▶ **DIRECTIONS**:
Quote exactly the lines from the start of the entries to the one with "(2846.66 s)", both ends included.

▶ **PROVIDED RECORDS**:
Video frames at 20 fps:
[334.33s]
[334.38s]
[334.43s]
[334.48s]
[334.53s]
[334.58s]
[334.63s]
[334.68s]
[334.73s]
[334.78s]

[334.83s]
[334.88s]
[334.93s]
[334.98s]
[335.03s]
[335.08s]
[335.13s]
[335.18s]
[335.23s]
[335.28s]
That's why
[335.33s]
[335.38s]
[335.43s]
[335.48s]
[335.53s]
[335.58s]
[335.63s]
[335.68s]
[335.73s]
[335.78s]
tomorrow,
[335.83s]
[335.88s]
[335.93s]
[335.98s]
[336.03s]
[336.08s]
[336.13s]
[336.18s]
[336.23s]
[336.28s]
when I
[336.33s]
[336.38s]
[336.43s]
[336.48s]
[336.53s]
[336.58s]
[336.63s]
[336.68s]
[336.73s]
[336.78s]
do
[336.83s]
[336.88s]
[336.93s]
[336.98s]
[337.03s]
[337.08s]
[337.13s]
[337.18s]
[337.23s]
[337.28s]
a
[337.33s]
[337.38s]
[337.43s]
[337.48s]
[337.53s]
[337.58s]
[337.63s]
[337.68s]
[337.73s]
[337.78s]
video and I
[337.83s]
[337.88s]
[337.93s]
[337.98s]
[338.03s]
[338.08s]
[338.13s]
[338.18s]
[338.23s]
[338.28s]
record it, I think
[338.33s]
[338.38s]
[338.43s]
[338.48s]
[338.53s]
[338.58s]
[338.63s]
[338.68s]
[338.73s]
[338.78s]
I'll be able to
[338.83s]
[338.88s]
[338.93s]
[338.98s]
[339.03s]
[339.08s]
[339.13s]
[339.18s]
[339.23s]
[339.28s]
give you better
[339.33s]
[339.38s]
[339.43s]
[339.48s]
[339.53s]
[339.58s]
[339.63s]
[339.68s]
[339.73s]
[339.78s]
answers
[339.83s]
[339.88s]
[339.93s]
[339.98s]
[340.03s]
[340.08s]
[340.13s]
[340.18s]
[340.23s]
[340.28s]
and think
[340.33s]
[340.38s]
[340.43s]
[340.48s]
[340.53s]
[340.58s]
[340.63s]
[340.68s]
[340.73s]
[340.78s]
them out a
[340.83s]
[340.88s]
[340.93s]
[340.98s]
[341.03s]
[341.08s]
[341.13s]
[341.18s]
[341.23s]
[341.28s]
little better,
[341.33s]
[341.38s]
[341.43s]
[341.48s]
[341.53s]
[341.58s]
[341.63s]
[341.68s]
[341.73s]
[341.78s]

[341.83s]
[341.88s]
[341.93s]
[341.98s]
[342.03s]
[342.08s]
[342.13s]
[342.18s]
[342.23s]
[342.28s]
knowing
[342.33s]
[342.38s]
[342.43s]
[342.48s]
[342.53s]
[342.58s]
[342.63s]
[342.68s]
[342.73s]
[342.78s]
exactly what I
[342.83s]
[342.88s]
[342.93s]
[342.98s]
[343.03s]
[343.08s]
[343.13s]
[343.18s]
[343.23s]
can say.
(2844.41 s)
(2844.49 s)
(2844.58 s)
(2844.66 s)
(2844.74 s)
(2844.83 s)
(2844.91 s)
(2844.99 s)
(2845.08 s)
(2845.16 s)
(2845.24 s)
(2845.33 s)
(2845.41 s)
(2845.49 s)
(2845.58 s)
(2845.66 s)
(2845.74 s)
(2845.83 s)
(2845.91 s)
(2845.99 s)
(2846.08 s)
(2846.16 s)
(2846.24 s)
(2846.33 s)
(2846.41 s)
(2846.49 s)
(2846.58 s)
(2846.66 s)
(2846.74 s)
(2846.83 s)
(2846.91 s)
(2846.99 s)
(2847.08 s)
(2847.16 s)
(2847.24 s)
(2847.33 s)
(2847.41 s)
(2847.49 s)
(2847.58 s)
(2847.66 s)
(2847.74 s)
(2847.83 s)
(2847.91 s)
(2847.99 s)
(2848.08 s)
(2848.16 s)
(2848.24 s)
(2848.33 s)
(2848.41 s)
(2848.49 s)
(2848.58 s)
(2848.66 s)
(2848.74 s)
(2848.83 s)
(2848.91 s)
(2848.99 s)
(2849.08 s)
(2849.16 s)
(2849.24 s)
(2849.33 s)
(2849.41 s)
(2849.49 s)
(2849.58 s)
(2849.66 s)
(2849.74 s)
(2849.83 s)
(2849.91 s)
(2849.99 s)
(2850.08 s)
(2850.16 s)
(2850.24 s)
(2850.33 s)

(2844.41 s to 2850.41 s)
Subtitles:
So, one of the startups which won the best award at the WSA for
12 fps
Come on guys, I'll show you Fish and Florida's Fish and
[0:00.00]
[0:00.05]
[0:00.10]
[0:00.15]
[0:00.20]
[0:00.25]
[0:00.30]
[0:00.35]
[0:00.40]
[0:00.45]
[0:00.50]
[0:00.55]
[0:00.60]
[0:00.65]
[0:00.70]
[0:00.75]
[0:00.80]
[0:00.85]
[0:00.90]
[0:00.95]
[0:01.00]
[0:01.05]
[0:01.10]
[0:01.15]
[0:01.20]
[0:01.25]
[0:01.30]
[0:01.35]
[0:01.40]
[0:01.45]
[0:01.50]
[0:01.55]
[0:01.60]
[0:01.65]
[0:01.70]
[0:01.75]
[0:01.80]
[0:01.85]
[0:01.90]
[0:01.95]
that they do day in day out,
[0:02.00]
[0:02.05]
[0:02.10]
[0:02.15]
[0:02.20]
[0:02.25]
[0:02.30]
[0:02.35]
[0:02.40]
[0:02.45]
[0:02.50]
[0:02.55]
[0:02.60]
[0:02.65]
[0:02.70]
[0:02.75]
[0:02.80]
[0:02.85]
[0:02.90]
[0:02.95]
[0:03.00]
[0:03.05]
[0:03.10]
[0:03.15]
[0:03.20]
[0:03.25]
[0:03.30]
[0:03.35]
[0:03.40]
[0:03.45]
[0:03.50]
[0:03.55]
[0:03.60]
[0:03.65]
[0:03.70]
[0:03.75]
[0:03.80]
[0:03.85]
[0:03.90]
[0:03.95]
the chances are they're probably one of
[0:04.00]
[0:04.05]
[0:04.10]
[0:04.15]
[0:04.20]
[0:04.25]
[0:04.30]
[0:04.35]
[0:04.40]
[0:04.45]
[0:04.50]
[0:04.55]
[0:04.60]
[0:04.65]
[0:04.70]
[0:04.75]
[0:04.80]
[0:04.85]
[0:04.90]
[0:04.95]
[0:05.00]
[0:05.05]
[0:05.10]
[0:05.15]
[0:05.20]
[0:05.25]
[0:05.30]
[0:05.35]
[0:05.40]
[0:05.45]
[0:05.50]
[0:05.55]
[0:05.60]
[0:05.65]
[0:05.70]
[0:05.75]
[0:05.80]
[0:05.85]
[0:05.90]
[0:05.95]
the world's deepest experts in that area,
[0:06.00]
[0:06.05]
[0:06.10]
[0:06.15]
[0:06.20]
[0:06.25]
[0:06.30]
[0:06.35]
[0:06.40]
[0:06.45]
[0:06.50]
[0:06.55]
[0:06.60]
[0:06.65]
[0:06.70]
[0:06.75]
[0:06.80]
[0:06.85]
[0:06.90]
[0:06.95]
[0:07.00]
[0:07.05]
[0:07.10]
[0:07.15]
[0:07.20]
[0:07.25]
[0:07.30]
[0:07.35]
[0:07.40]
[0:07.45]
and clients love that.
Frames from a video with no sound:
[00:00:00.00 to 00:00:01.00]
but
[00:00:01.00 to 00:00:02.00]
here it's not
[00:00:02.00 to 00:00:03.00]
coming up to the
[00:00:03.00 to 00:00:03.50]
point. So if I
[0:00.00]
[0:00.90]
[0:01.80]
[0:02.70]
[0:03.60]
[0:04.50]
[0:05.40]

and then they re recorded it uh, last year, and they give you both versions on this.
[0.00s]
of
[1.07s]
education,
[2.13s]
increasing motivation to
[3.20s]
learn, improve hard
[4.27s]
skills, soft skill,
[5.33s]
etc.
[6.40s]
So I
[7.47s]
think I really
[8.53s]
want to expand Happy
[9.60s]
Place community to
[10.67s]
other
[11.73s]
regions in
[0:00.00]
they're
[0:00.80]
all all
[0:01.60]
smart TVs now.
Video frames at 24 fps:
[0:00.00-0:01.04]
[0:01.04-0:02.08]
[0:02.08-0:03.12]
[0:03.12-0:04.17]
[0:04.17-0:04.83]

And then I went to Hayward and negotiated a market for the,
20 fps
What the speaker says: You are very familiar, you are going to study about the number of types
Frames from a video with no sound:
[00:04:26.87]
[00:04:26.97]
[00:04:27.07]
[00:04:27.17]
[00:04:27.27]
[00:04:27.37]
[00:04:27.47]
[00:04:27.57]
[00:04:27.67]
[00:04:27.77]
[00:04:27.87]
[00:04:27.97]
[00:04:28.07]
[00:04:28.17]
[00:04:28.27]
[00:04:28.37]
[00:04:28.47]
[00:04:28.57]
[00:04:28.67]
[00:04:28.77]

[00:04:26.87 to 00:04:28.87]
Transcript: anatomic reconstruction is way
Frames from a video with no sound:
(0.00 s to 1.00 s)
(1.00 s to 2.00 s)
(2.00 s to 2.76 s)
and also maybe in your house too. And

▶ **EXERCISE OUTPUT**:
Video frames at 20 fps:
[334.33s]
[334.38s]
[334.43s]
[334.48s]
[334.53s]
[334.58s]
[334.63s]
[334.68s]
[334.73s]
[334.78s]

[334.83s]
[334.88s]
[334.93s]
[334.98s]
[335.03s]
[335.08s]
[335.13s]
[335.18s]
[335.23s]
[335.28s]
That's why
[335.33s]
[335.38s]
[335.43s]
[335.48s]
[335.53s]
[335.58s]
[335.63s]
[335.68s]
[335.73s]
[335.78s]
tomorrow,
[335.83s]
[335.88s]
[335.93s]
[335.98s]
[336.03s]
[336.08s]
[336.13s]
[336.18s]
[336.23s]
[336.28s]
when I
[336.33s]
[336.38s]
[336.43s]
[336.48s]
[336.53s]
[336.58s]
[336.63s]
[336.68s]
[336.73s]
[336.78s]
do
[336.83s]
[336.88s]
[336.93s]
[336.98s]
[337.03s]
[337.08s]
[337.13s]
[337.18s]
[337.23s]
[337.28s]
a
[337.33s]
[337.38s]
[337.43s]
[337.48s]
[337.53s]
[337.58s]
[337.63s]
[337.68s]
[337.73s]
[337.78s]
video and I
[337.83s]
[337.88s]
[337.93s]
[337.98s]
[338.03s]
[338.08s]
[338.13s]
[338.18s]
[338.23s]
[338.28s]
record it, I think
[338.33s]
[338.38s]
[338.43s]
[338.48s]
[338.53s]
[338.58s]
[338.63s]
[338.68s]
[338.73s]
[338.78s]
I'll be able to
[338.83s]
[338.88s]
[338.93s]
[338.98s]
[339.03s]
[339.08s]
[339.13s]
[339.18s]
[339.23s]
[339.28s]
give you better
[339.33s]
[339.38s]
[339.43s]
[339.48s]
[339.53s]
[339.58s]
[339.63s]
[339.68s]
[339.73s]
[339.78s]
answers
[339.83s]
[339.88s]
[339.93s]
[339.98s]
[340.03s]
[340.08s]
[340.13s]
[340.18s]
[340.23s]
[340.28s]
and think
[340.33s]
[340.38s]
[340.43s]
[340.48s]
[340.53s]
[340.58s]
[340.63s]
[340.68s]
[340.73s]
[340.78s]
them out a
[340.83s]
[340.88s]
[340.93s]
[340.98s]
[341.03s]
[341.08s]
[341.13s]
[341.18s]
[341.23s]
[341.28s]
little better,
[341.33s]
[341.38s]
[341.43s]
[341.48s]
[341.53s]
[341.58s]
[341.63s]
[341.68s]
[341.73s]
[341.78s]

[341.83s]
[341.88s]
[341.93s]
[341.98s]
[342.03s]
[342.08s]
[342.13s]
[342.18s]
[342.23s]
[342.28s]
knowing
[342.33s]
[342.38s]
[342.43s]
[342.48s]
[342.53s]
[342.58s]
[342.63s]
[342.68s]
[342.73s]
[342.78s]
exactly what I
[342.83s]
[342.88s]
[342.93s]
[342.98s]
[343.03s]
[343.08s]
[343.13s]
[343.18s]
[343.23s]
can say.
(2844.41 s)
(2844.49 s)
(2844.58 s)
(2844.66 s)
(2844.74 s)
(2844.83 s)
(2844.91 s)
(2844.99 s)
(2845.08 s)
(2845.16 s)
(2845.24 s)
(2845.33 s)
(2845.41 s)
(2845.49 s)
(2845.58 s)
(2845.66 s)
(2845.74 s)
(2845.83 s)
(2845.91 s)
(2845.99 s)
(2846.08 s)
(2846.16 s)
(2846.24 s)
(2846.33 s)
(2846.41 s)
(2846.49 s)
(2846.58 s)
(2846.66 s)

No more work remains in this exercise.